[Supplied information]

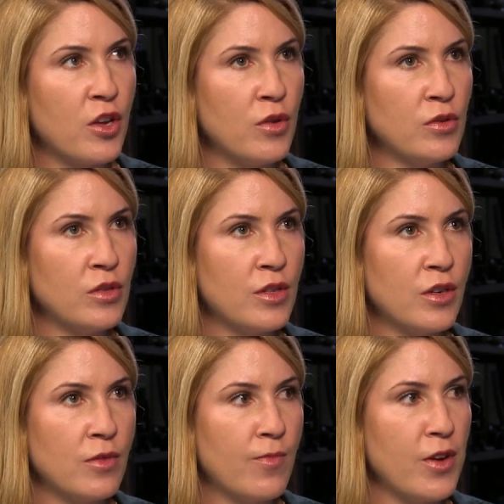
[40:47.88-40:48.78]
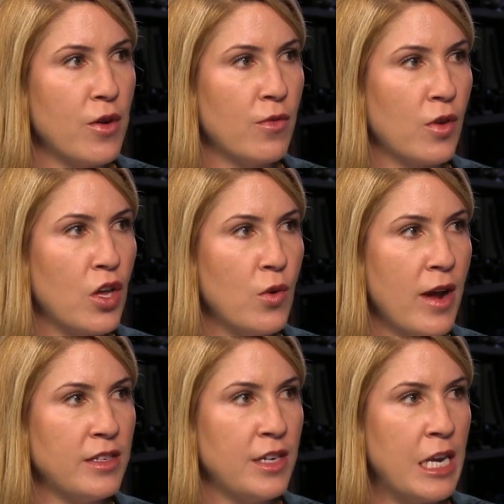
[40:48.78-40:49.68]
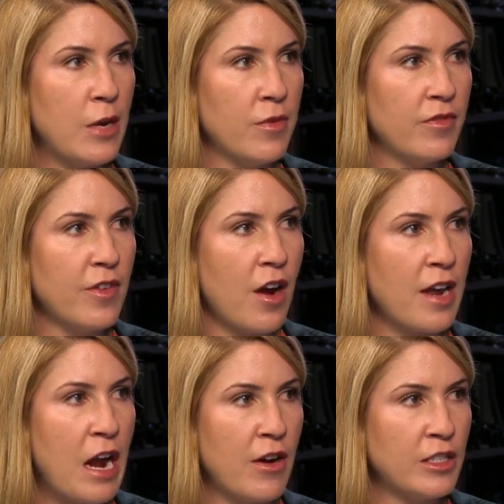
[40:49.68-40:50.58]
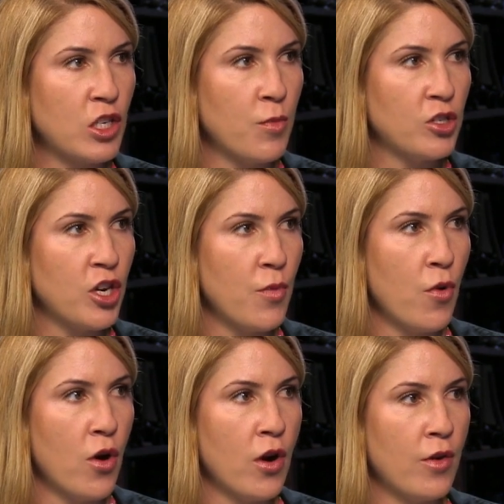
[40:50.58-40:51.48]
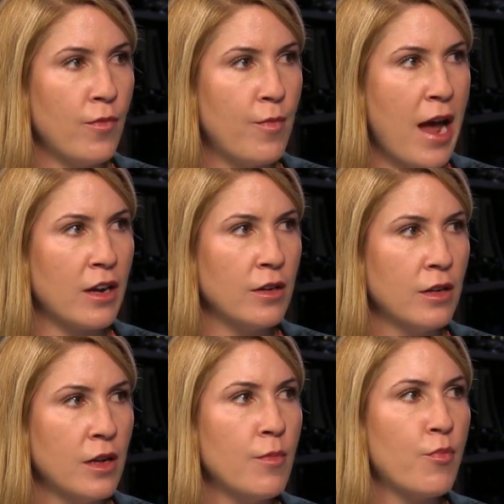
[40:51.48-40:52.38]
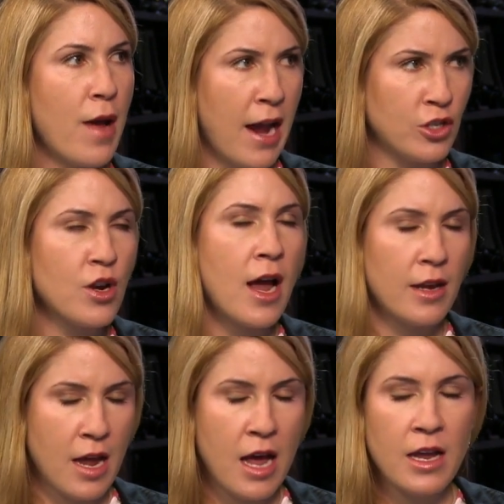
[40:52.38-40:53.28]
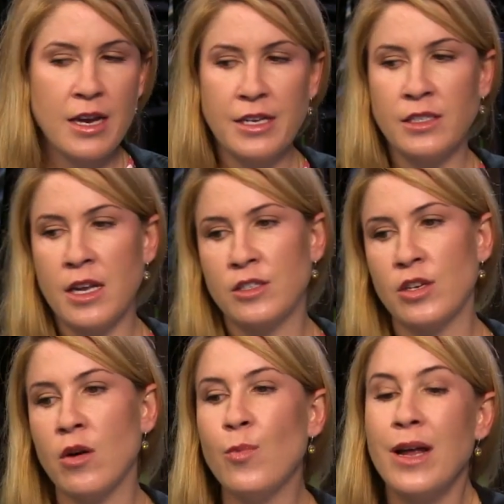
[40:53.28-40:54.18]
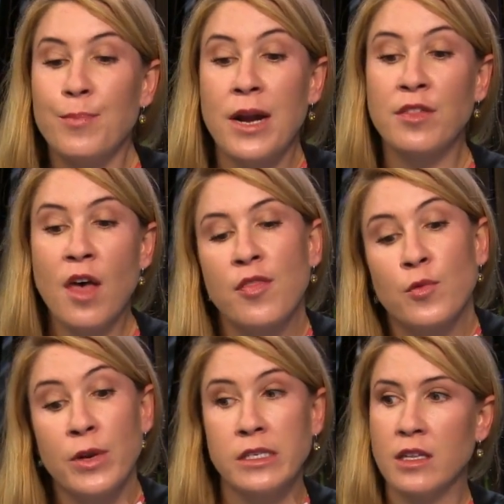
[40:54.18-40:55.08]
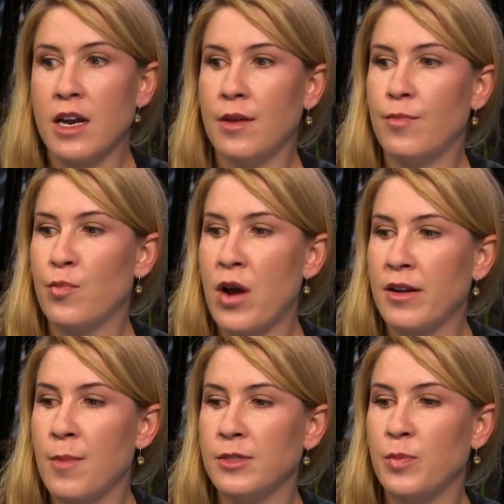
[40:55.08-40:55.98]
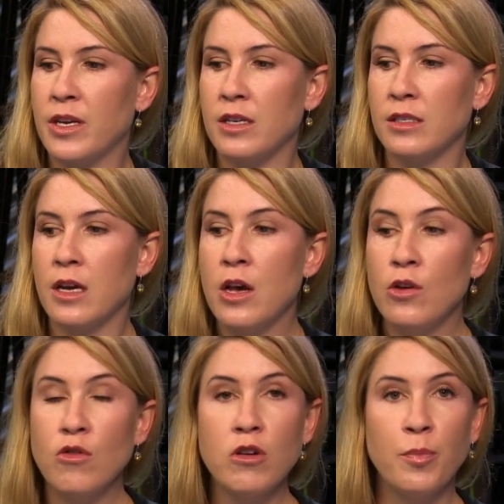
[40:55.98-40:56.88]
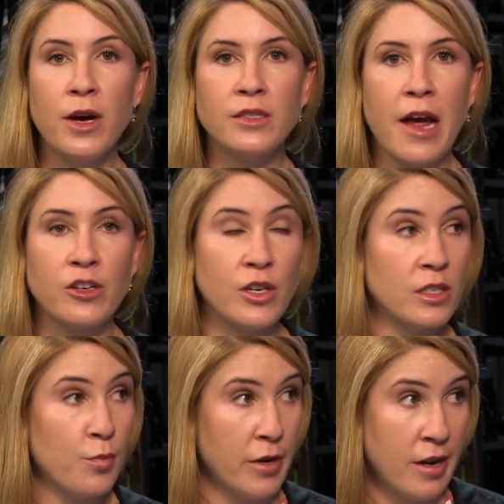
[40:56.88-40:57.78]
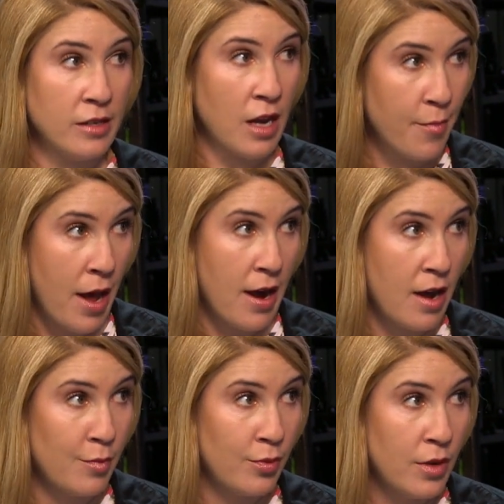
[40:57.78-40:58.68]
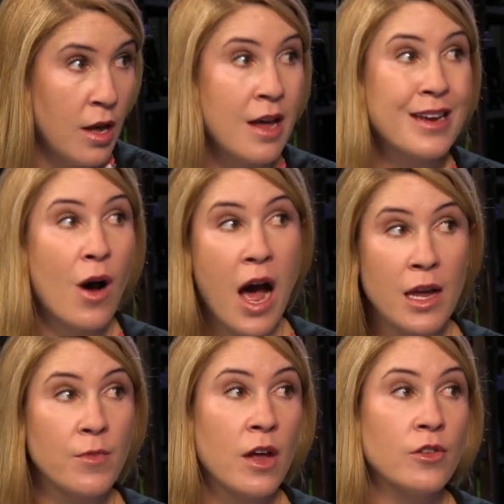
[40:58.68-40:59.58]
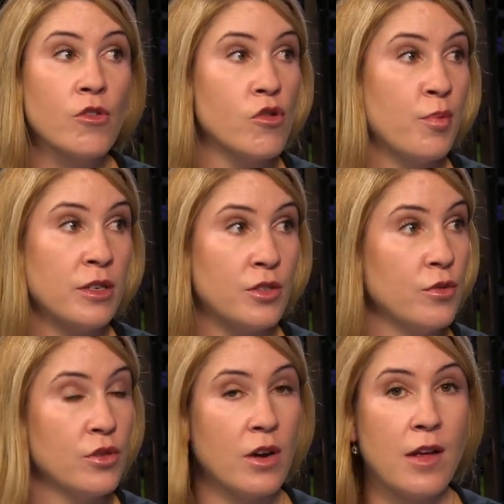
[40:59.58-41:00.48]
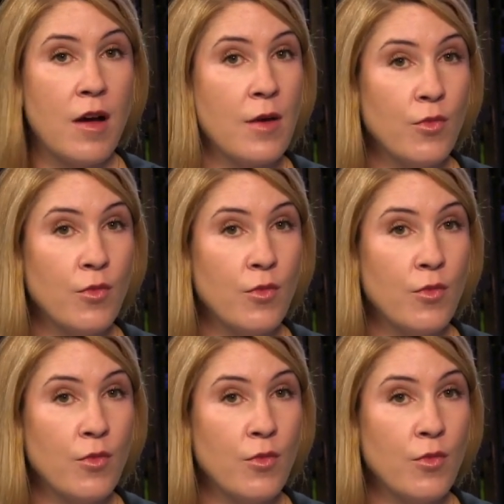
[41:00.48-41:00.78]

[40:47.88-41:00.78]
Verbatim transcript: accused their, you know, QA team of not caring so much anymore. And he back, was wrong on that. he admits it. Yeah, and he said so. But, but I thought the reason that I brought it up is because Google Plus actually has a pretty nice iPad app. Now, I am not a Google Plus user. I, I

[/Supplied information]

— Task item —
Exactly the lines from the one containing "[40:50.58-40:51.48]" to the final line of the entries are wanted; please write them out, both ends included, but not the pictures.

— Solution to this exercise —
[40:50.58-40:51.48]
[40:51.48-40:52.38]
[40:52.38-40:53.28]
[40:53.28-40:54.18]
[40:54.18-40:55.08]
[40:55.08-40:55.98]
[40:55.98-40:56.88]
[40:56.88-40:57.78]
[40:57.78-40:58.68]
[40:58.68-40:59.58]
[40:59.58-41:00.48]
[41:00.48-41:00.78]

[40:47.88-41:00.78]
Verbatim transcript: accused their, you know, QA team of not caring so much anymore. And he back, was wrong on that. he admits it. Yeah, and he said so. But, but I thought the reason that I brought it up is because Google Plus actually has a pretty nice iPad app. Now, I am not a Google Plus user. I, I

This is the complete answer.